Le rapport au son et aux différents modes de consommation de la musique a tellement été démocratisé, mis à plat et dématérialisé que parler de propriété artistique rend quasiment le débat caduque. Il suffit aujourd’hui de « shazamer » un morceau entendu en boite ou dans un bar pour obtenir le titre instantanément, et le rechercher ensuite sur les plateformes que sont Spotify ou Deezer. Sur les pages Facebook des évènements (particulièrement electro), combien de fois lit-on le commentaire « track id please » en-dessous d’une vidéo ? De plus, chacun peut enregistrer un album chez soi avec des moyens minimum et le diffuser quasiment instantanément, via Bandcamp, Soundcloud, Youtube, etc…
La musique est aujourd’hui accessible partout et tout le temps, que ce soit au niveau de la consommation comme de la création, et n’est plus seulement l’apanage d’artistes/compositeurs/interprètes/producteurs enfermés dans leur tour d’ivoire/studio et ayant le contrôle total, aussi bien sur la composition que sur la réception de ce qu’ils ont à offrir. Ce n’est pas pour rien que la couleur musicale d’aujourd’hui se caractérise par un abolissement des frontières et un décloisonnement des genres, styles et intentions. Et Blurred Lines apparait clairement comme un des nombreux symboles de cet esthétique de l’emprunt, présent tout au long de l’Histoire de la pop-music, mais encore plus criant aujourd’hui. Il n’est donc pas interdit de penser que le procès intenté aux auteurs du titre relève d’une certaine forme d’hypocrisie.

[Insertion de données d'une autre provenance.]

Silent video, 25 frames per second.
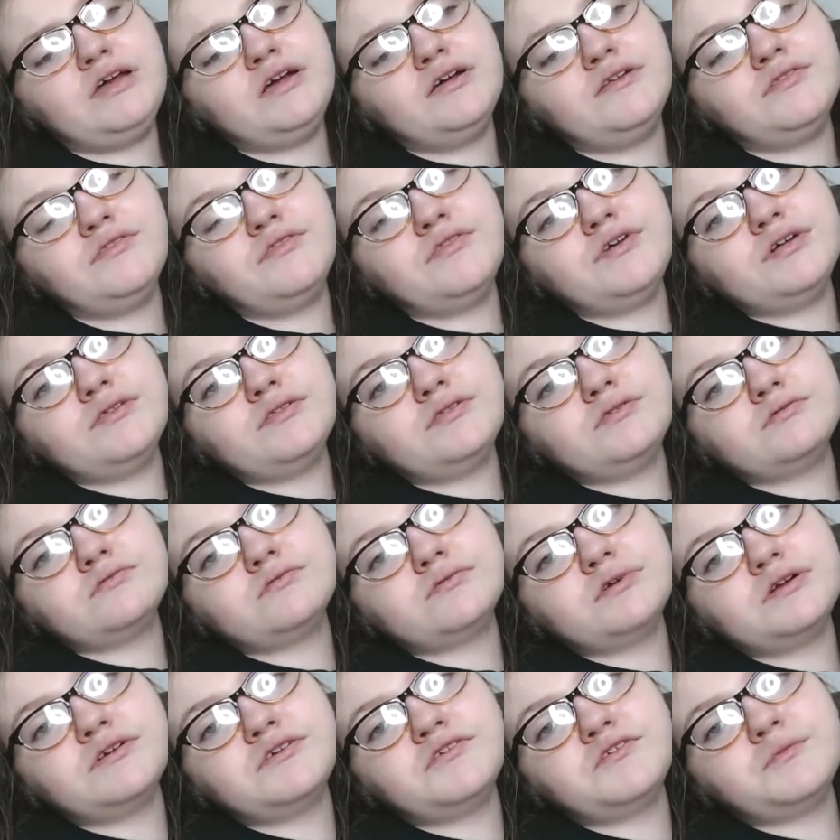Then
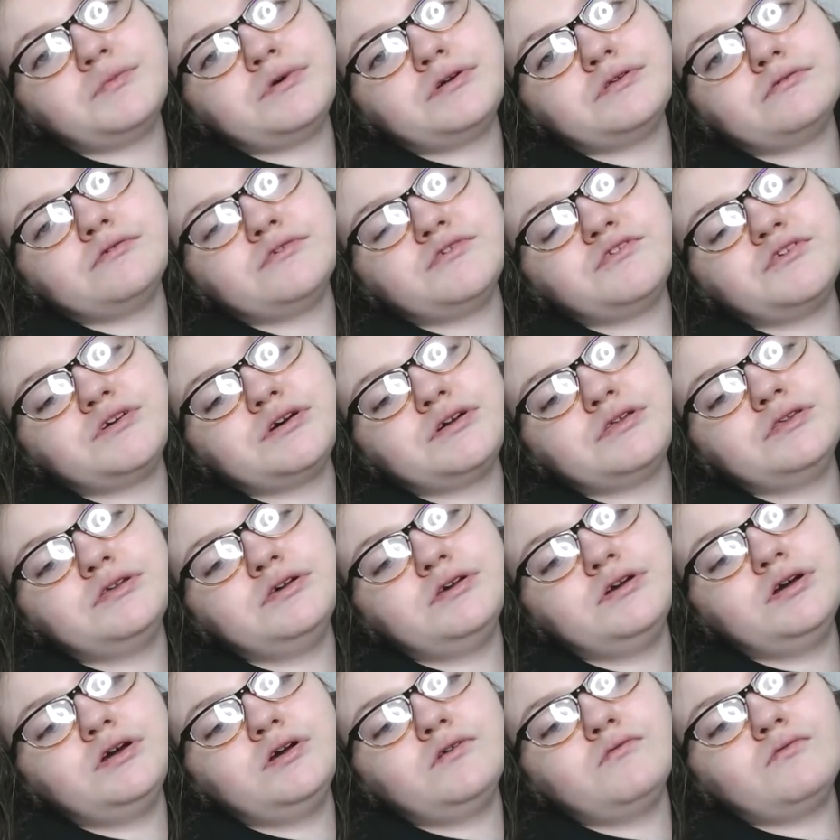Loretta's mother said,
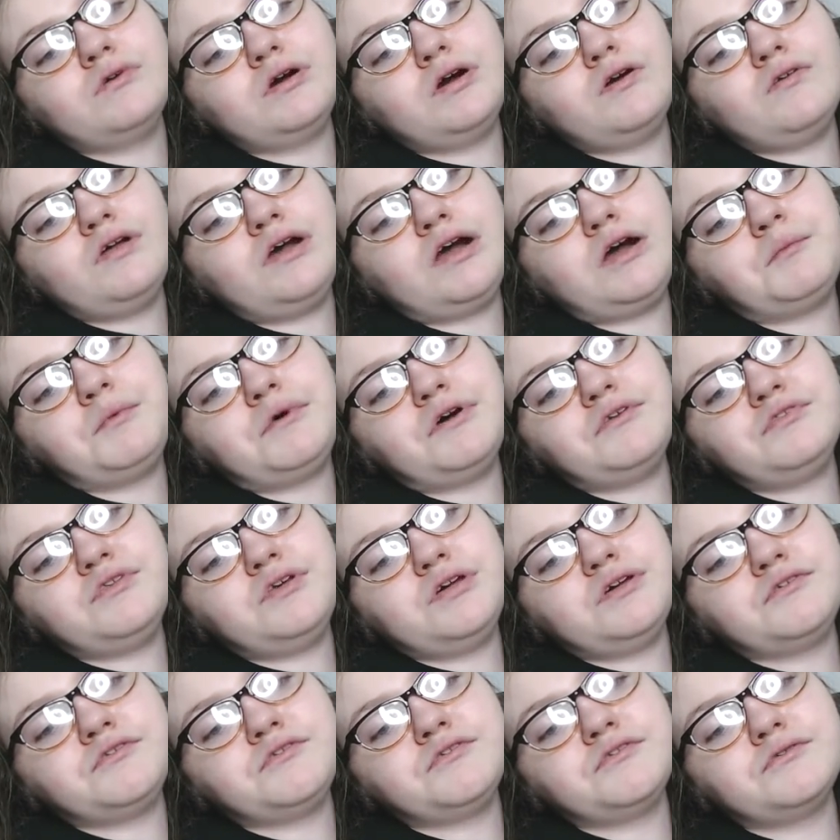"Well, how about
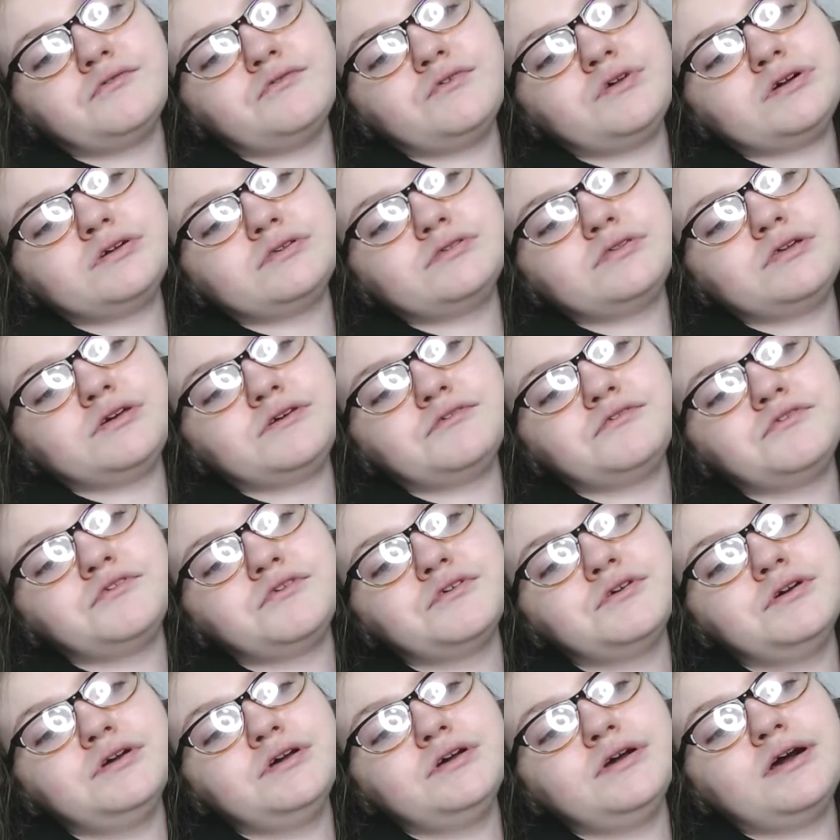this? Look at
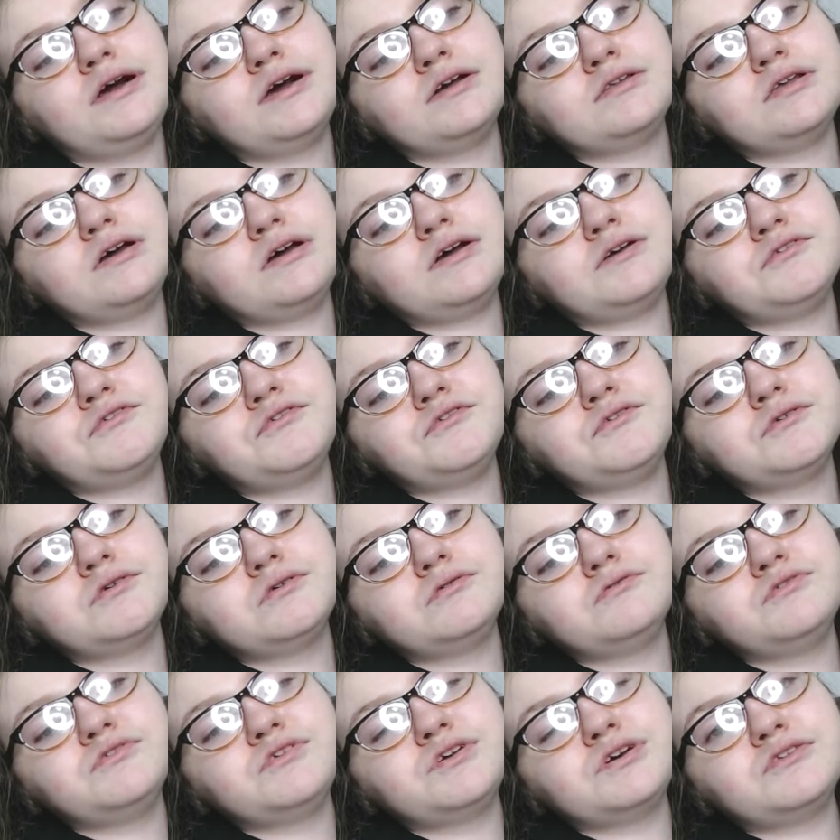this. A nice
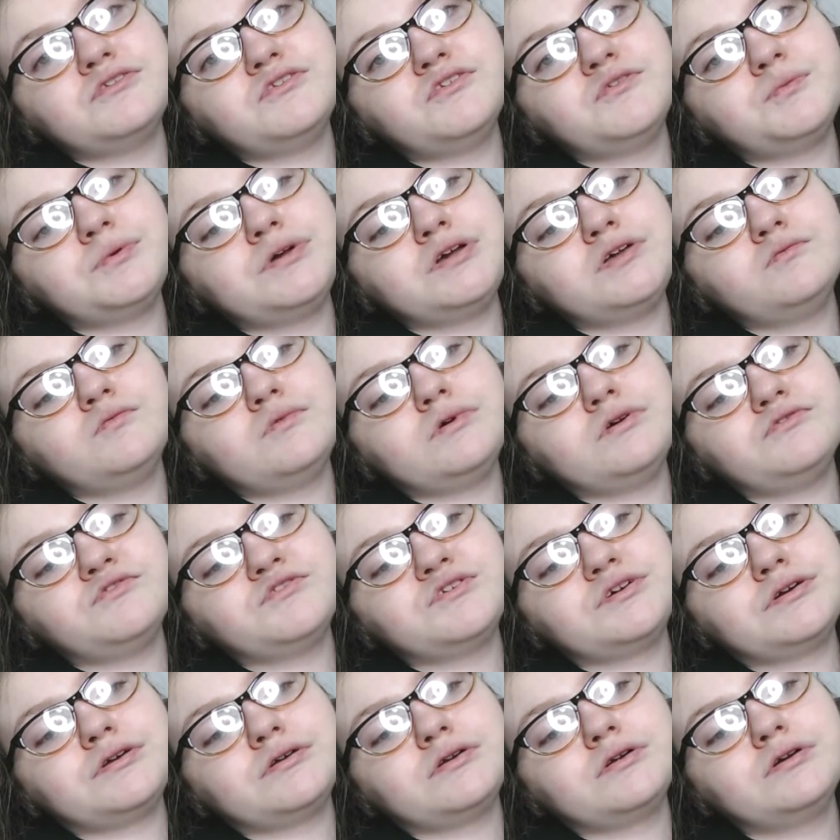new 10-speed
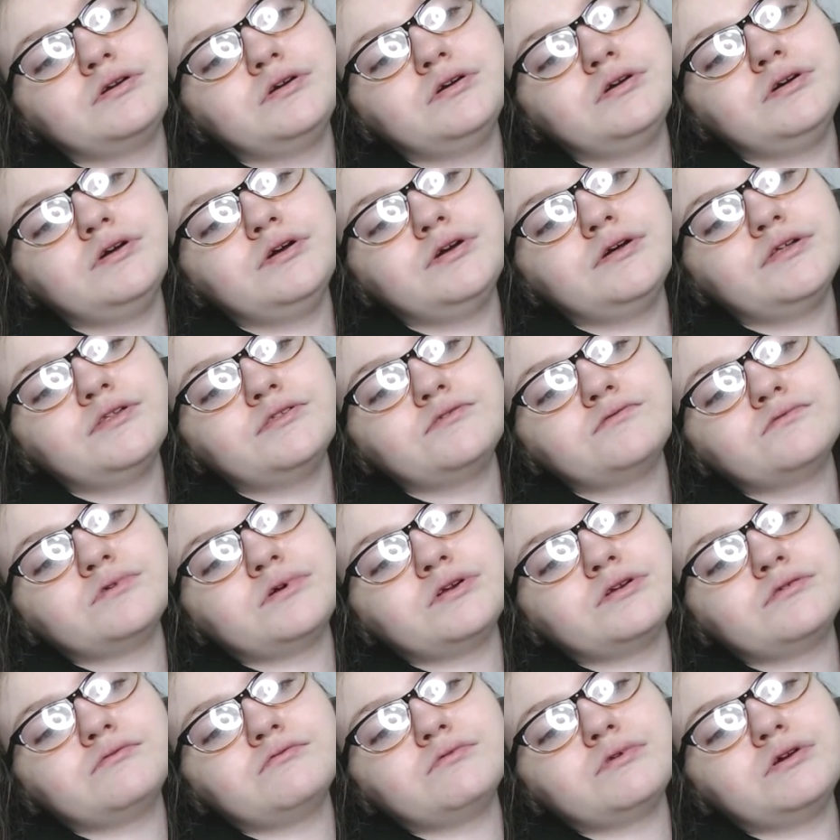wheelchair."
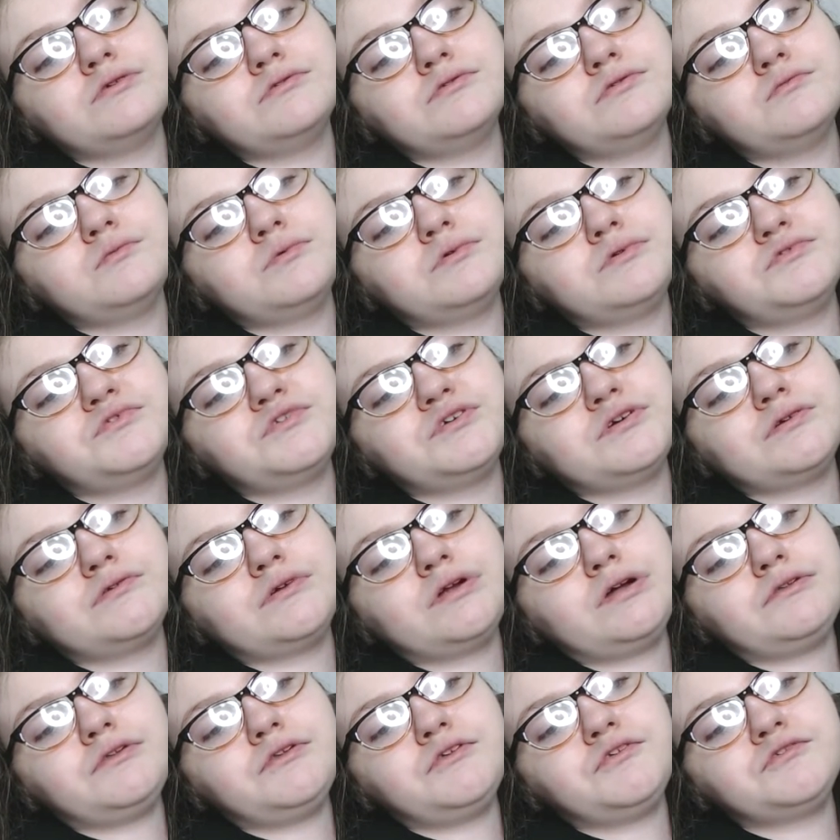Loretta rode the wheelchair
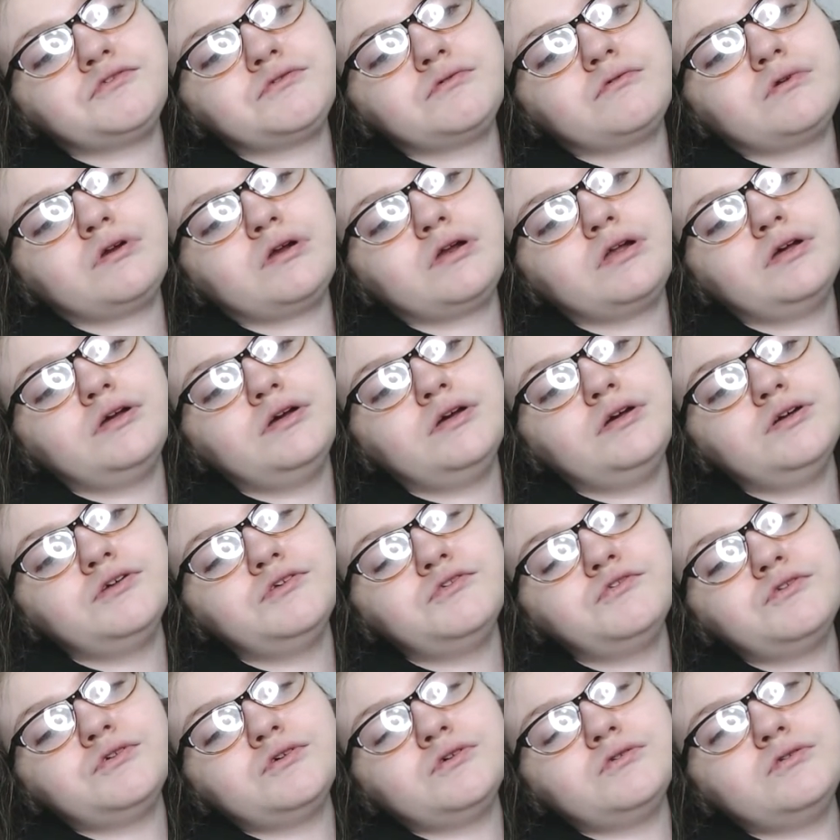around the store.
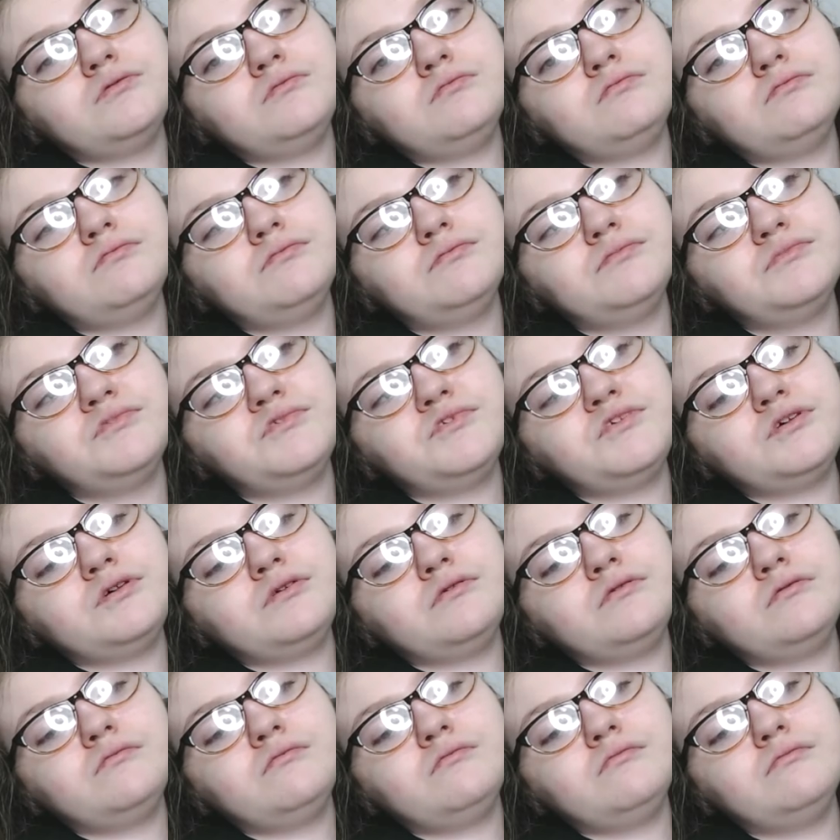Zoom,
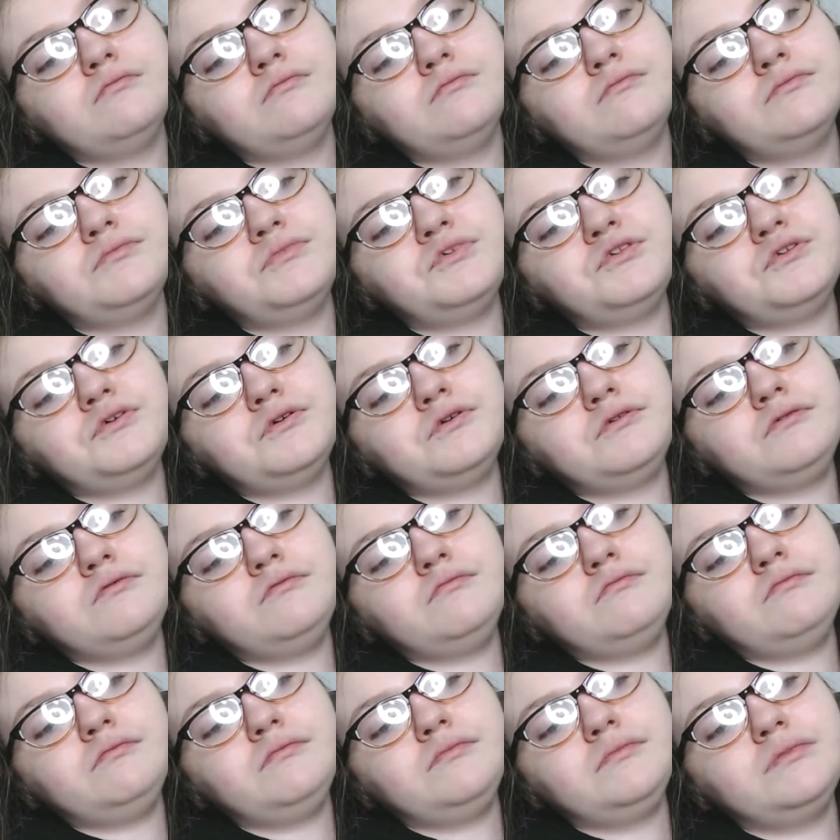zoom,
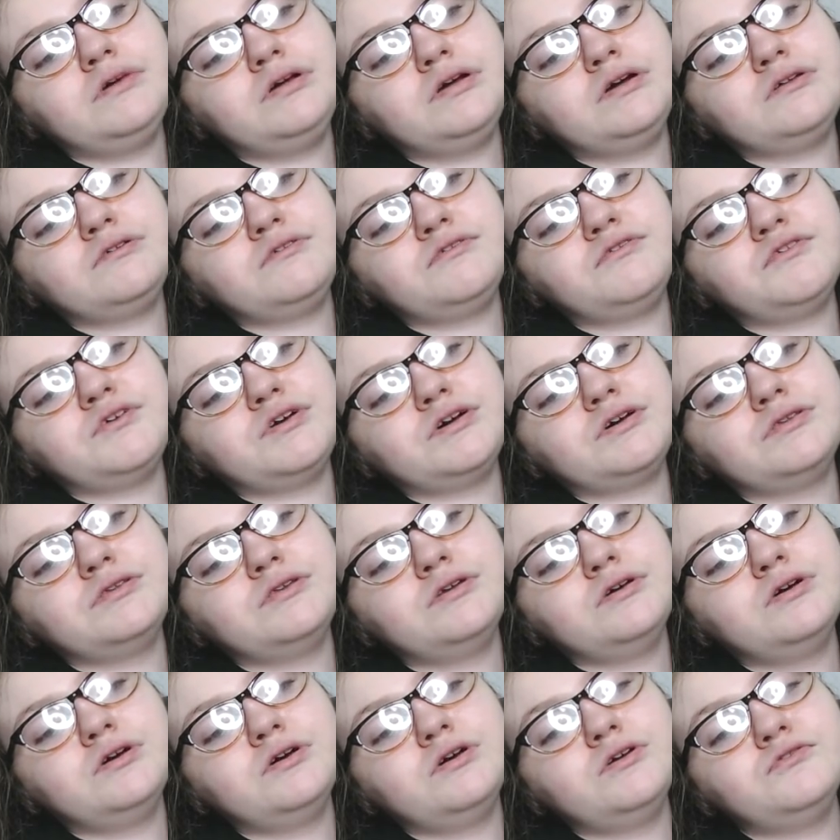zoom, and
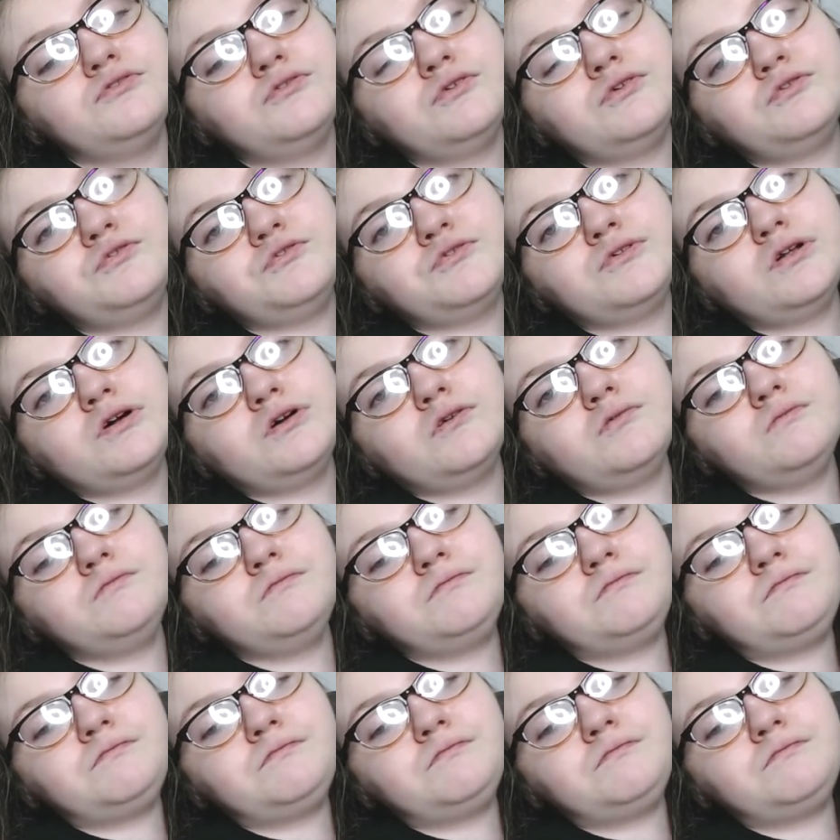said, "Too slow."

Et en effet, la convocation des grands croque-mitaines que sont l’honnêteté artistique ou la propriété intellectuelle ne changera pas grand-chose à cette affaire, qui reste avant tout une histoire de gros sous, et rien d’autre. Si Blurred Lines n’avait pas été un tube interplanétaire, personne n’aurait rien eu à y redire. L’emprunt a toujours fonctionné de la même manière dans la pop-music, et ce n’est pas cette condamnation qui doit servir de frein à la création. Il est toujours utile de le rappeler, à l’heure où les frontières entre les artistes, les genres, les compositions sont de plus en plus perméables, divisibles et utilisables. Et un moment, il va peut-être falloir s’y faire.